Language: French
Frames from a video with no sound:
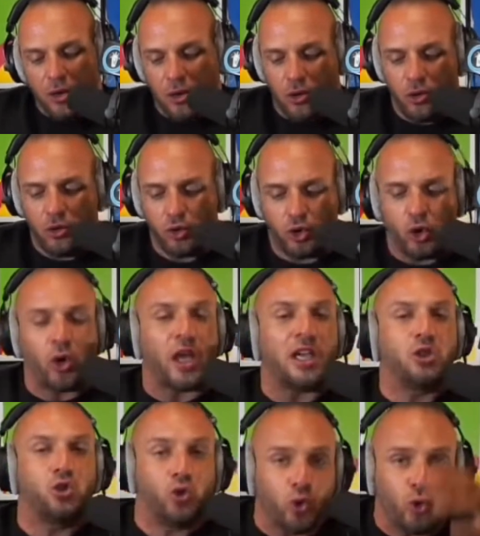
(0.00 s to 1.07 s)
euh,
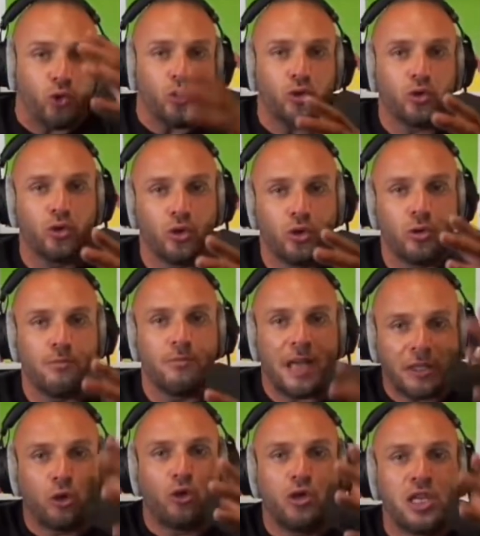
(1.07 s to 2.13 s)
serais tu
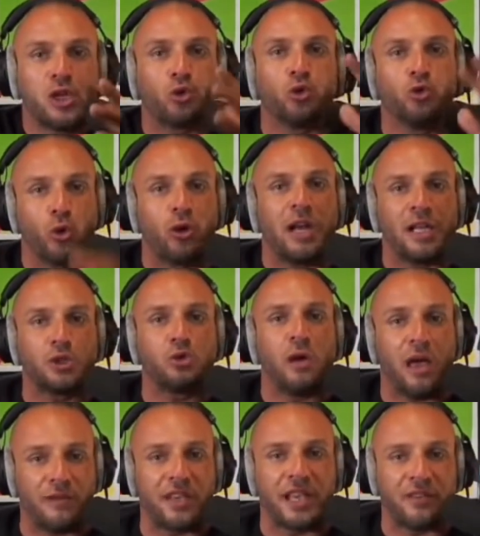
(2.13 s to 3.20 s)
maintenir une
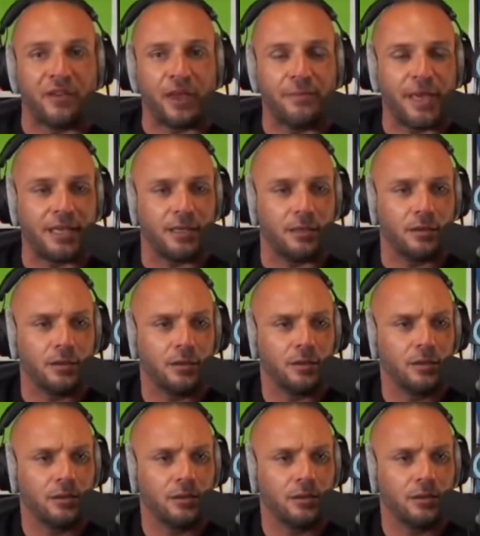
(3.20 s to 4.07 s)
relation avec un vrai mec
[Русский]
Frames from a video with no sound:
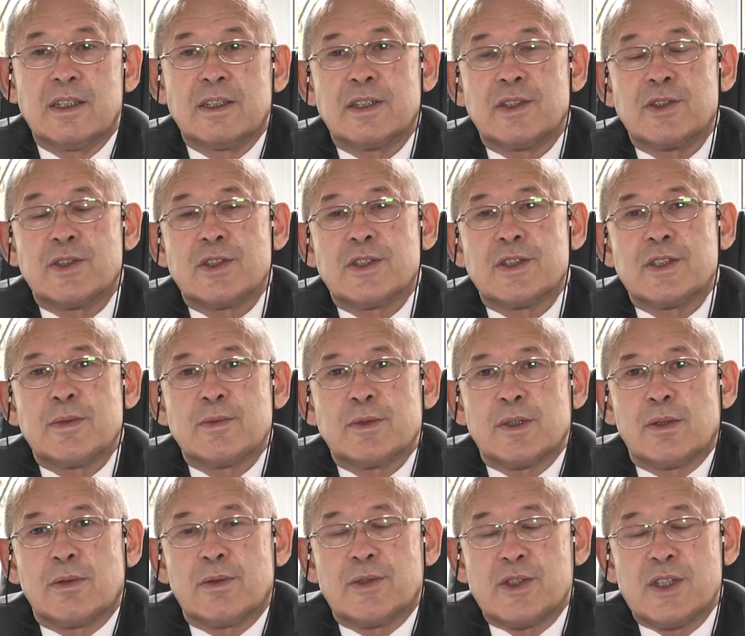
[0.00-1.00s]
Значит, с ним
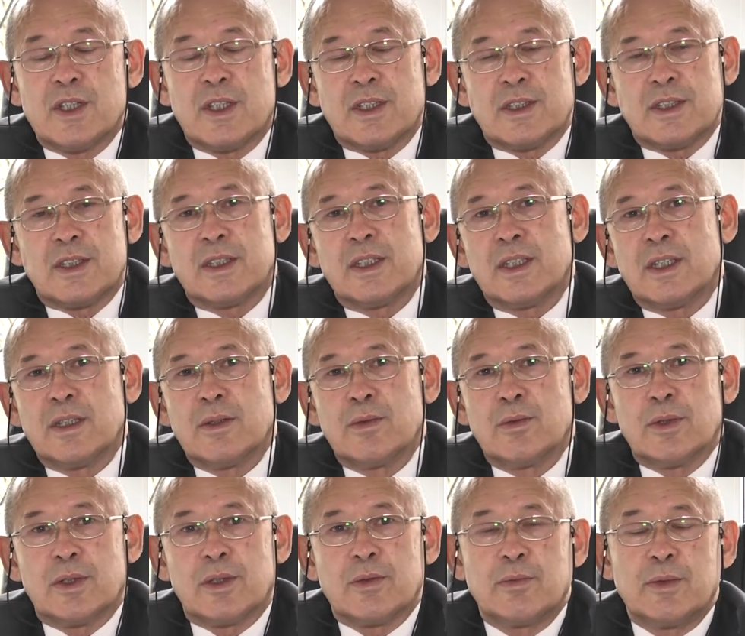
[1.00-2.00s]
заключается
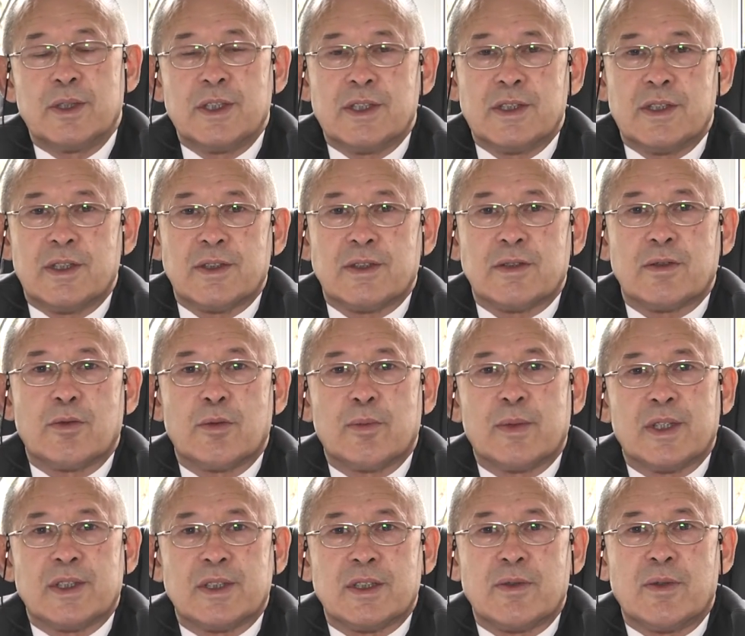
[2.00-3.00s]
договор Министерством
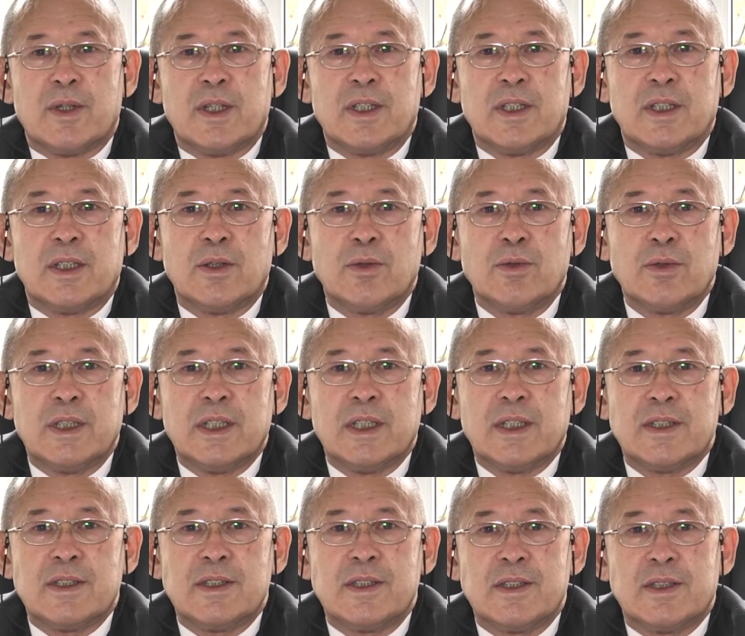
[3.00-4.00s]
образования и науки
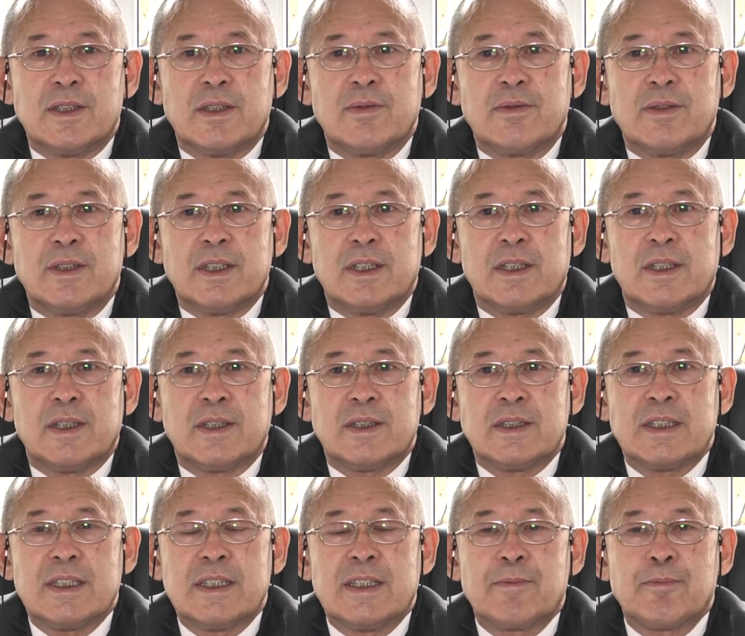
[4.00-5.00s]
Российской
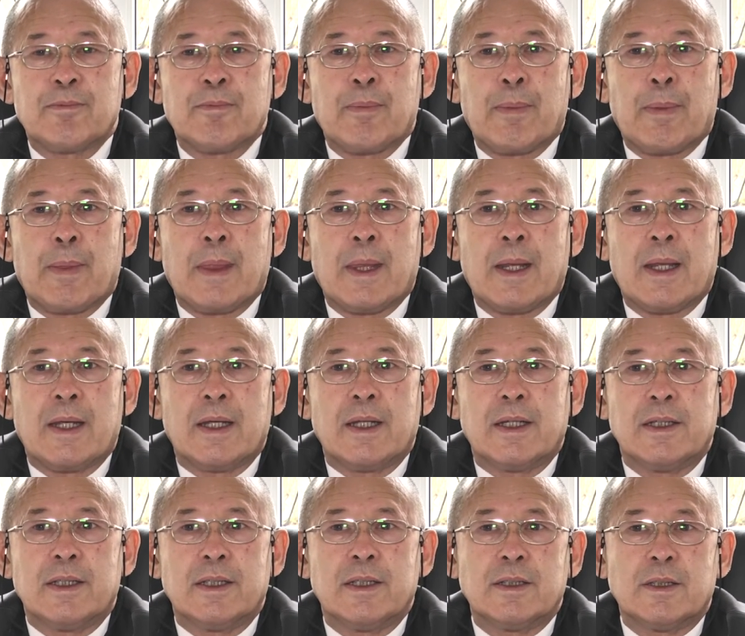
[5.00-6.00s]
Федерации.
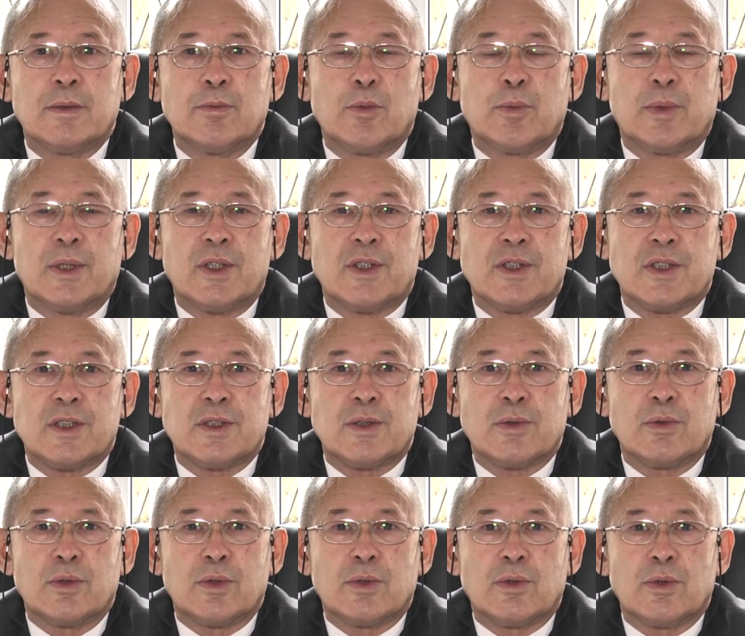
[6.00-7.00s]
И этому
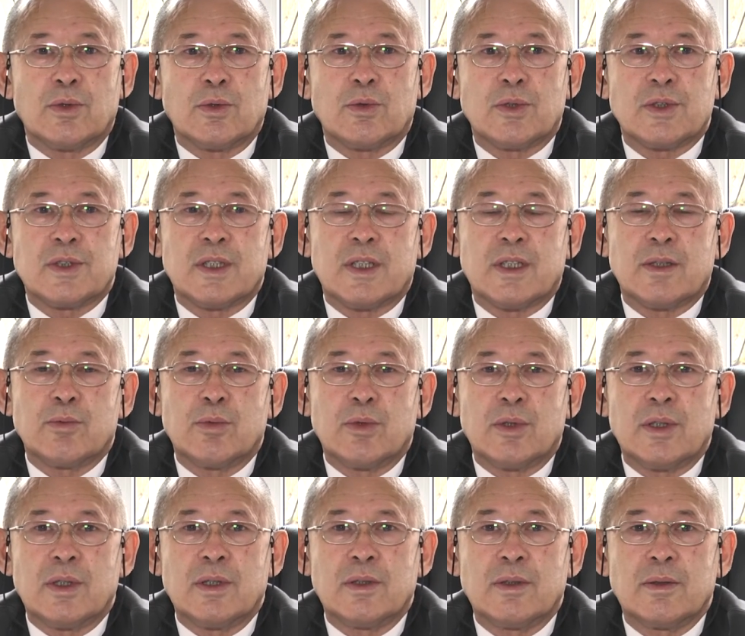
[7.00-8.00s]
предшествует конкурсный
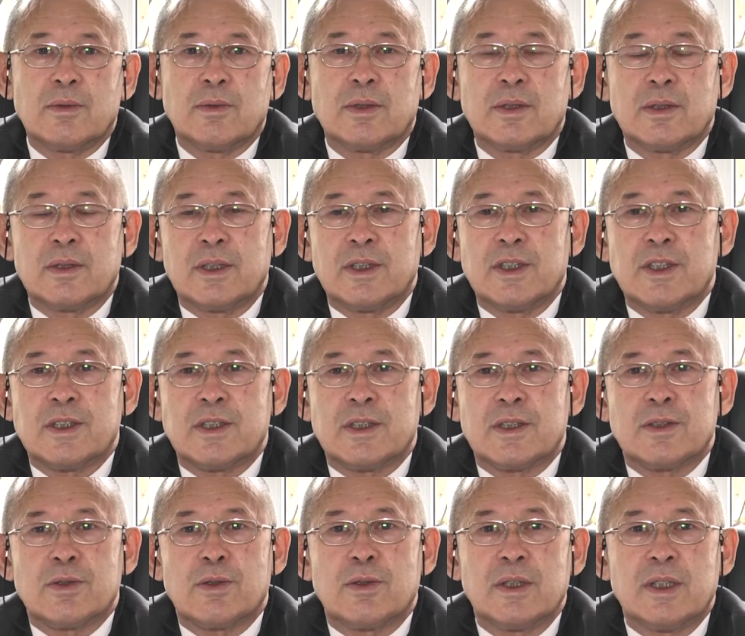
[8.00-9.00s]
отбор
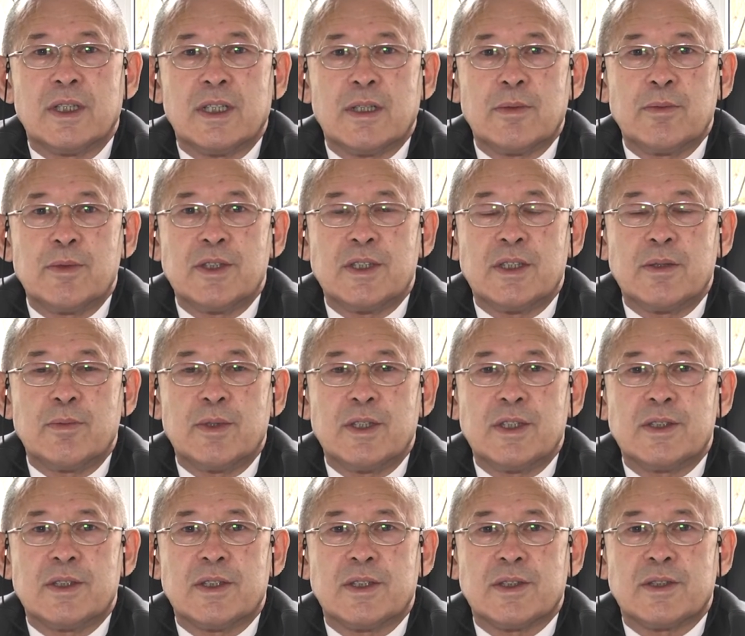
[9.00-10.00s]
аттестационной комиссии
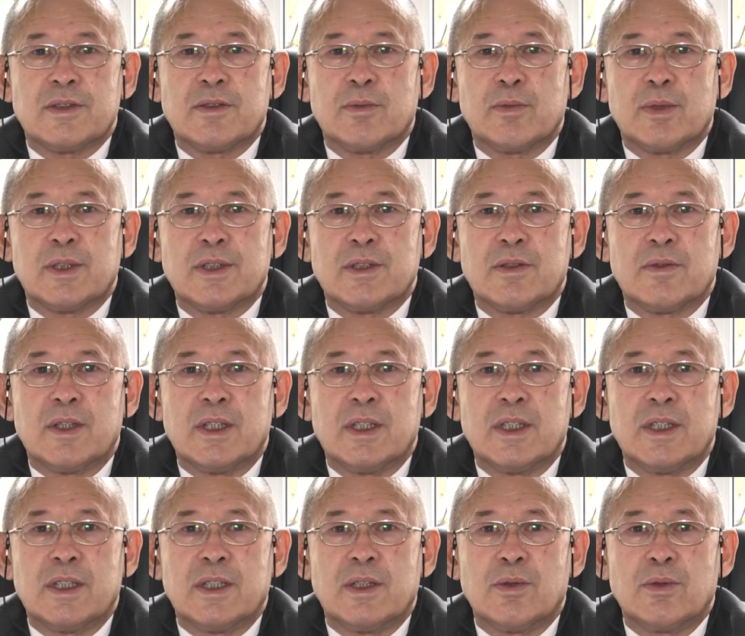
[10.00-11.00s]
Министерства
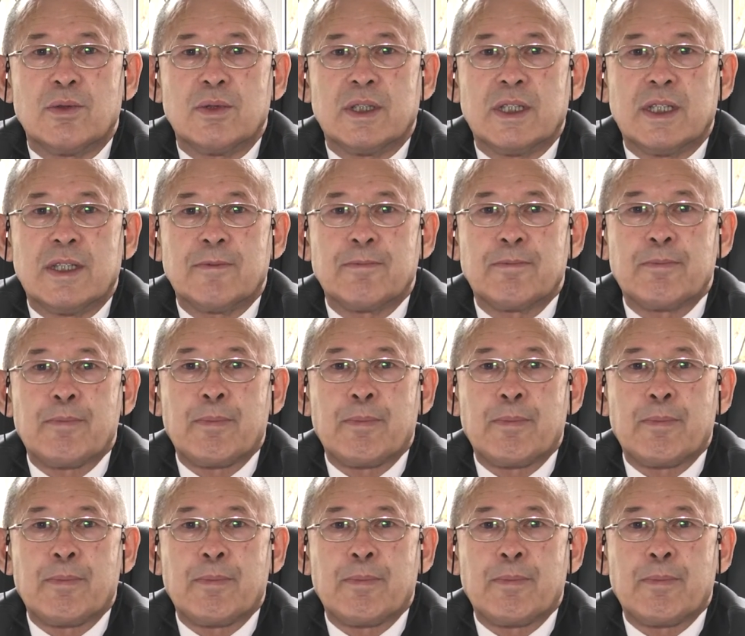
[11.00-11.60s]
образования и науки.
_ _ _
# What the task asks
Repeat verbatim the lines from the one holding "[2.00-3.00s]" through the end of the listing above, both ends included, but not the pictures.

# Your response
[2.00-3.00s]
договор Министерством
[3.00-4.00s]
образования и науки
[4.00-5.00s]
Российской
[5.00-6.00s]
Федерации.
[6.00-7.00s]
И этому
[7.00-8.00s]
предшествует конкурсный
[8.00-9.00s]
отбор
[9.00-10.00s]
аттестационной комиссии
[10.00-11.00s]
Министерства
[11.00-11.60s]
образования и науки.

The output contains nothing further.